It seems I spoke too soon.
At about 4:30pm today I was driving to pick up Isa from her grandfather’s house (she was “home” sick), when I realized that I was intensely hungry but not the least bit sick. I sat with the feeling, exploring it, and realized that not only did I not feel like I needed to vomit–despite my ravenous hunger–but that all manner of food sounded appealing.
And just like that, I was sure my pregnancy was over.
Of course I know that symptoms come and go. My own symptoms with my daughter disappeared so suddenly at 9 weeks that I demanded an ultrasound to make sure everything was okay. But I’m only 6 weeks, it feels way too early to be losing symptoms, especially when I’ve been so sick for almost a week and a half.
I had a little freak out, text messaged a few friends, and shed a few tears. I knew it wasn’t over for sure, but I had lost all hope.
Then I went home and googled loss of pregnancy symptoms and ended up on a missed miscarriage board and before you chide me for my stupidity, let me tell you that it actually helped. Reading those stories, dozens upon dozens of women who’d seen the heart beat at 6 or 8 or even 10 weeks only to not see it on a subsequent ultrasound, reminded me how anything can happen, how far I have to go.
I’m only just six weeks today. It’s too early to go in for any kind of reassurance ultrasound; if they didn’t see a heartbeat they’d just tell me it was too early. All I can do is wait for Tuesday, and hope that we see a heartbeat then.

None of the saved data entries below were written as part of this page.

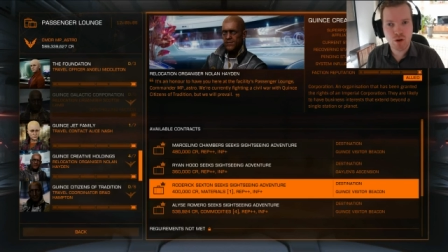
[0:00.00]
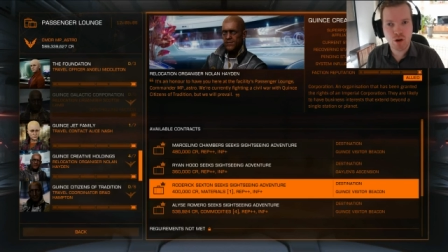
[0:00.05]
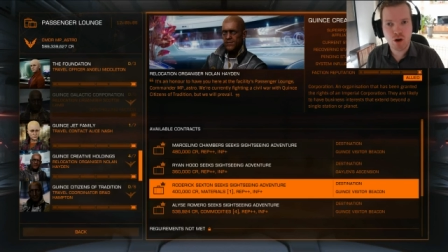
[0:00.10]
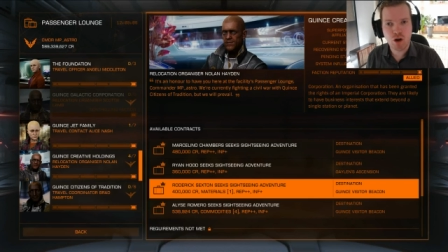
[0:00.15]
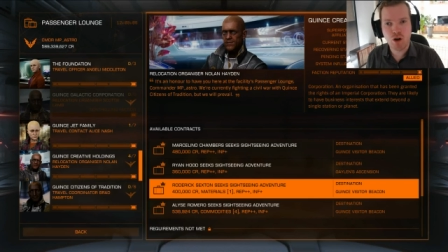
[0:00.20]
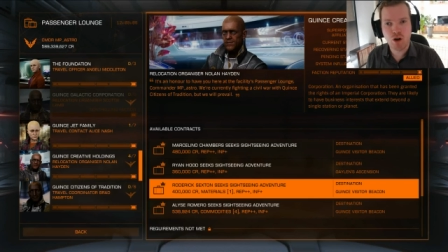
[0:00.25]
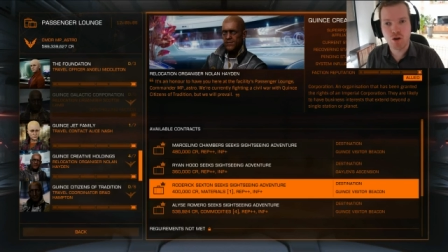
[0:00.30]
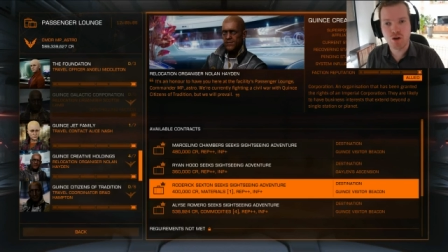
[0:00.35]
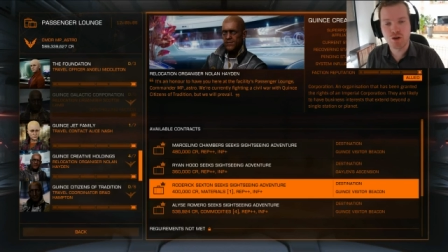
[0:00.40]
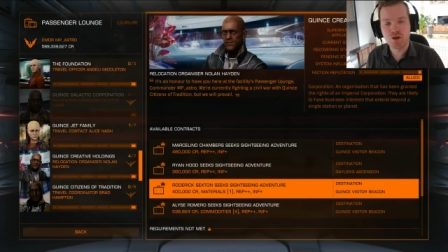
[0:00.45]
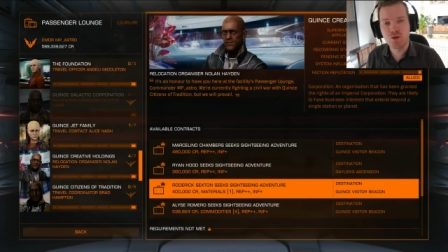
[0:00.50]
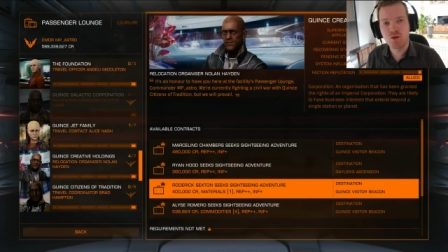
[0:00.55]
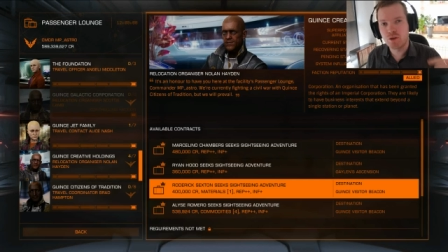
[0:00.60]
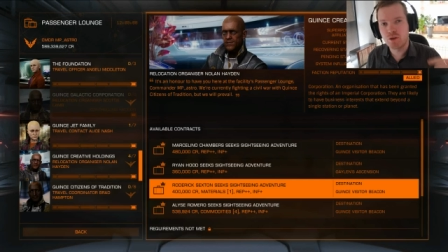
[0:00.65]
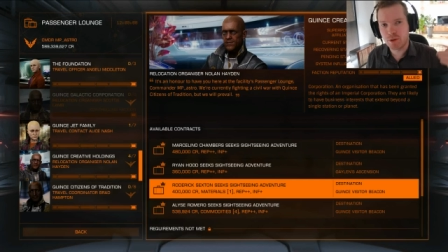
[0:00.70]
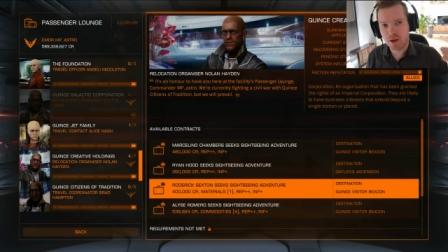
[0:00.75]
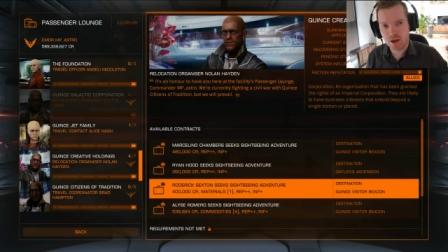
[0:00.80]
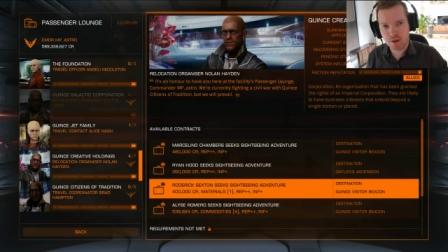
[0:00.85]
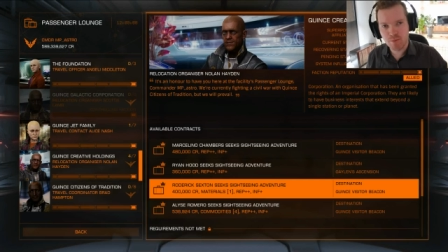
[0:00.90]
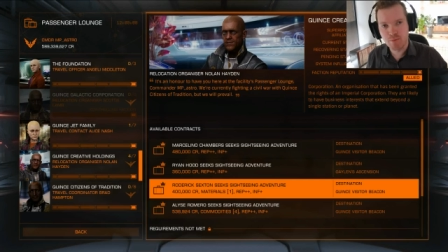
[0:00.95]
Or should I
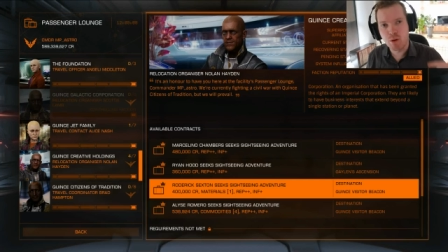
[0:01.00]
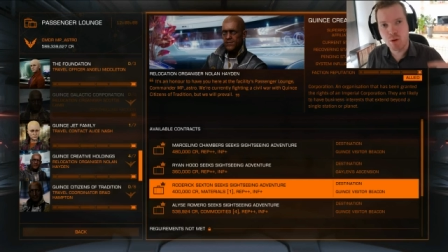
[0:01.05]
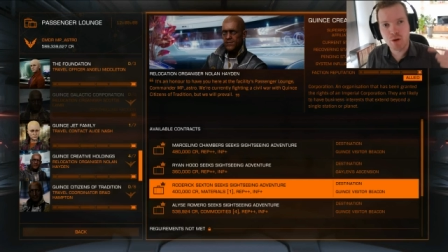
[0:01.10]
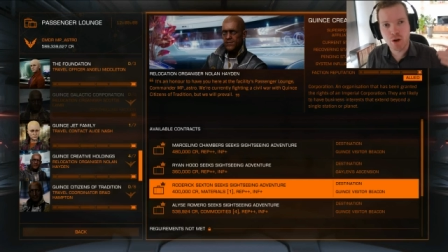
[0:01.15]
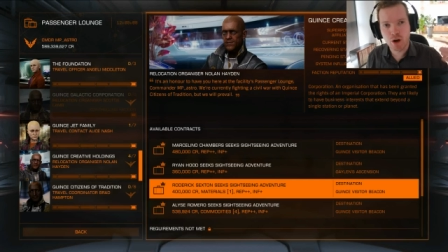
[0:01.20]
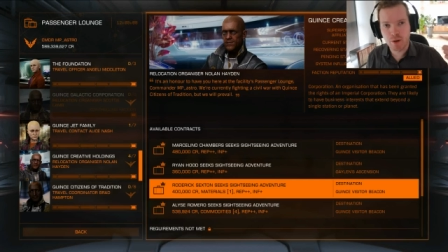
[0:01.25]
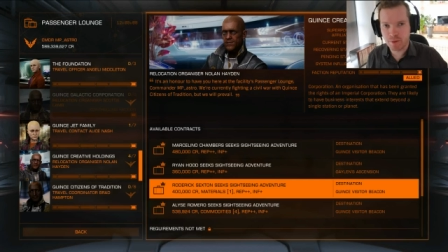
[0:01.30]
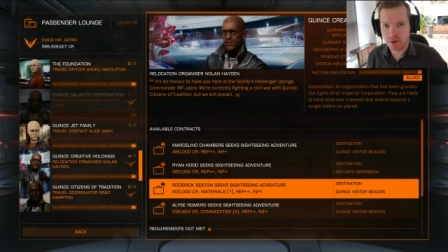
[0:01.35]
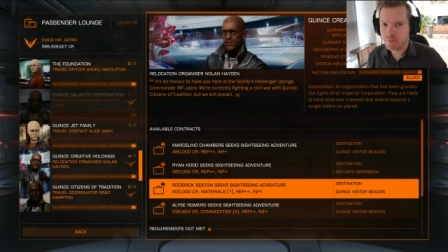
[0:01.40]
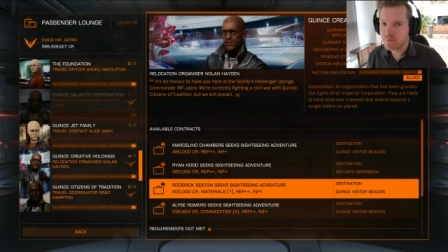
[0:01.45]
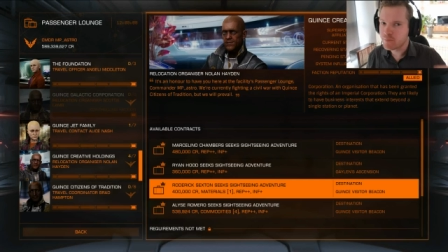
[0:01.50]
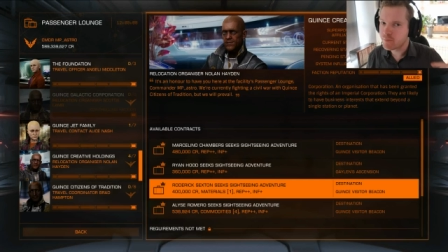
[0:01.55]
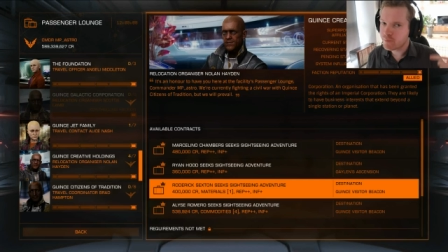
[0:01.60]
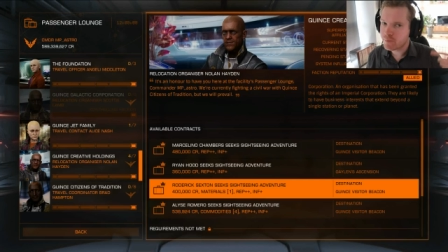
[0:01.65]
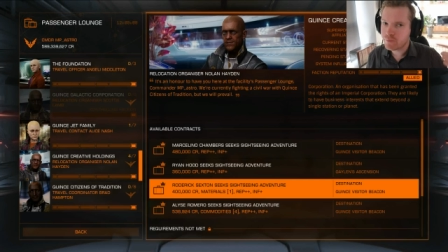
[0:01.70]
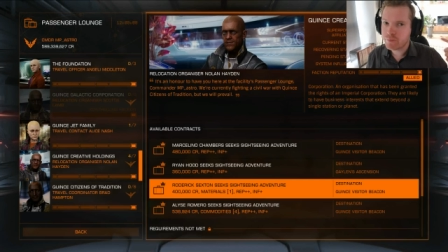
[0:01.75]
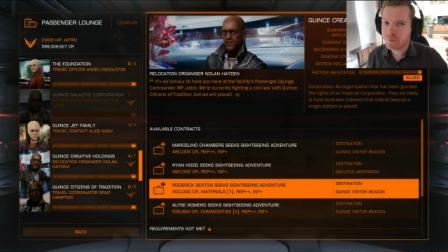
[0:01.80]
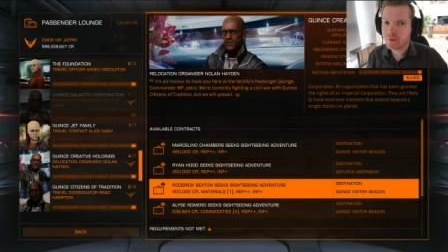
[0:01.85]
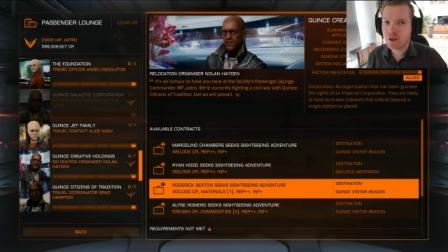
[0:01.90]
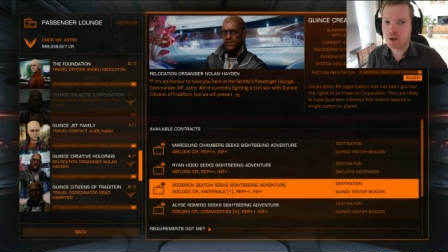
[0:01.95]
begin board hopping
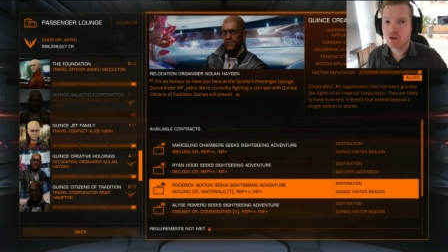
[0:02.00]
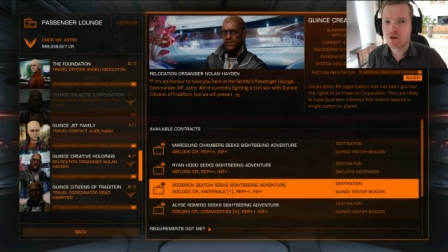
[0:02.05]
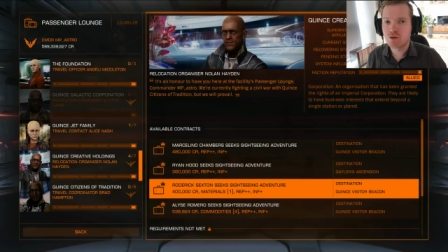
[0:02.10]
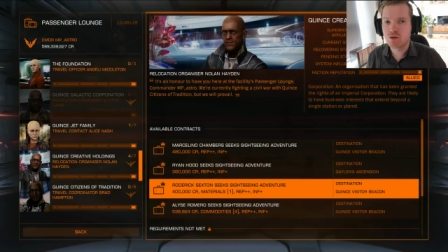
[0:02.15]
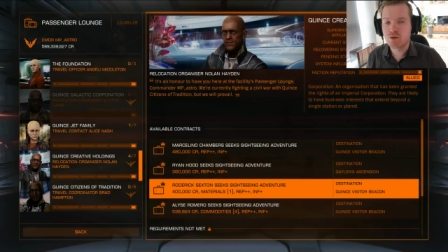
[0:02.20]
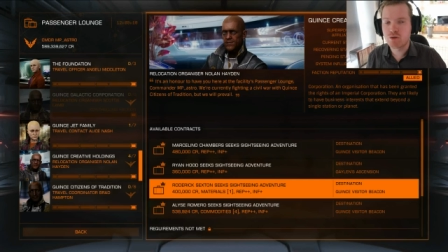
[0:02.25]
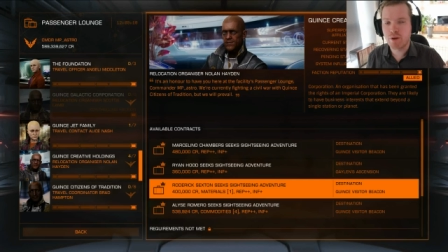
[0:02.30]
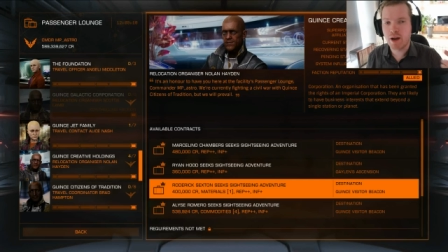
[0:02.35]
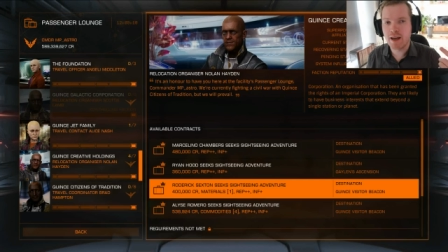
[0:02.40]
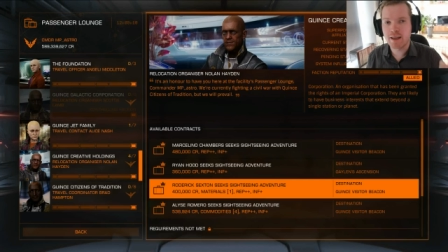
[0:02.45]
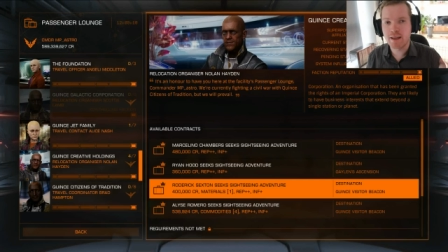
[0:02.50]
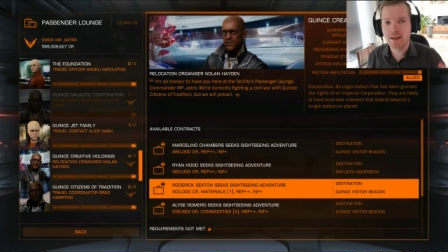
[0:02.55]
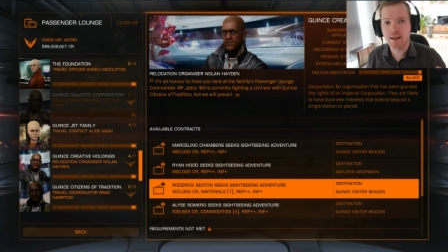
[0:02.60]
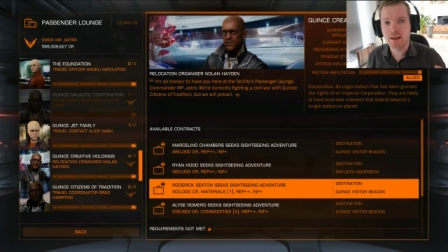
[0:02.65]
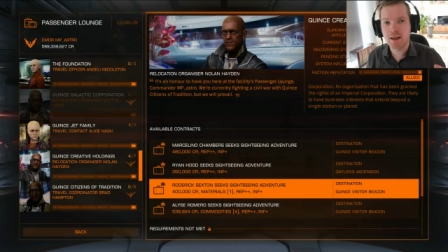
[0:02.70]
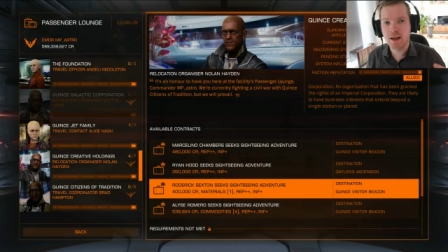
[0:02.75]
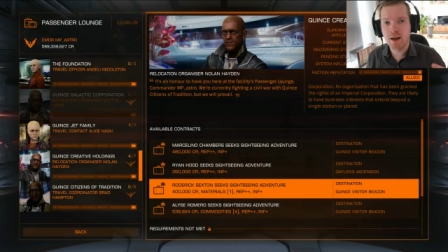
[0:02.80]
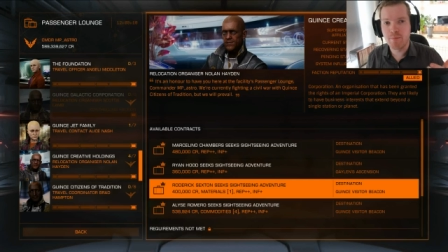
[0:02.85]
to try and get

But we may not. And even we do, we may not see it at a later appointment. There are no guarantees in first trimester pregnancies. There are no guarantees in pregnancy ever.
Honestly, at this point, I’m doing okay. I had my freak out and I reminded myself that whatever happens, I’ll be okay. And I really do believe that. I am also reminded of how much I have, of how insanely lucky I am to have my amazing daughter, who just lights up my life. She is such a joy right now, politely asking for the music (or whatever else) she wants, saying please and thank you and you’re welcome. Giving me smooches and asking for them in return. Every moment with her is pure, undistilled joy, and being here again, in the precarious throes of early pregnancy, I am reminded of what an absolute miracle she is and how incredibly lucky I have am to have her.
Whatever happens with this pregnancy, I will still have my daughter. She will still have arrived safe in my arms almost three years ago. I know I have so much more than so many people struggling with infertility and pregnancy loss. And I never, for one moment, take what I have for granted.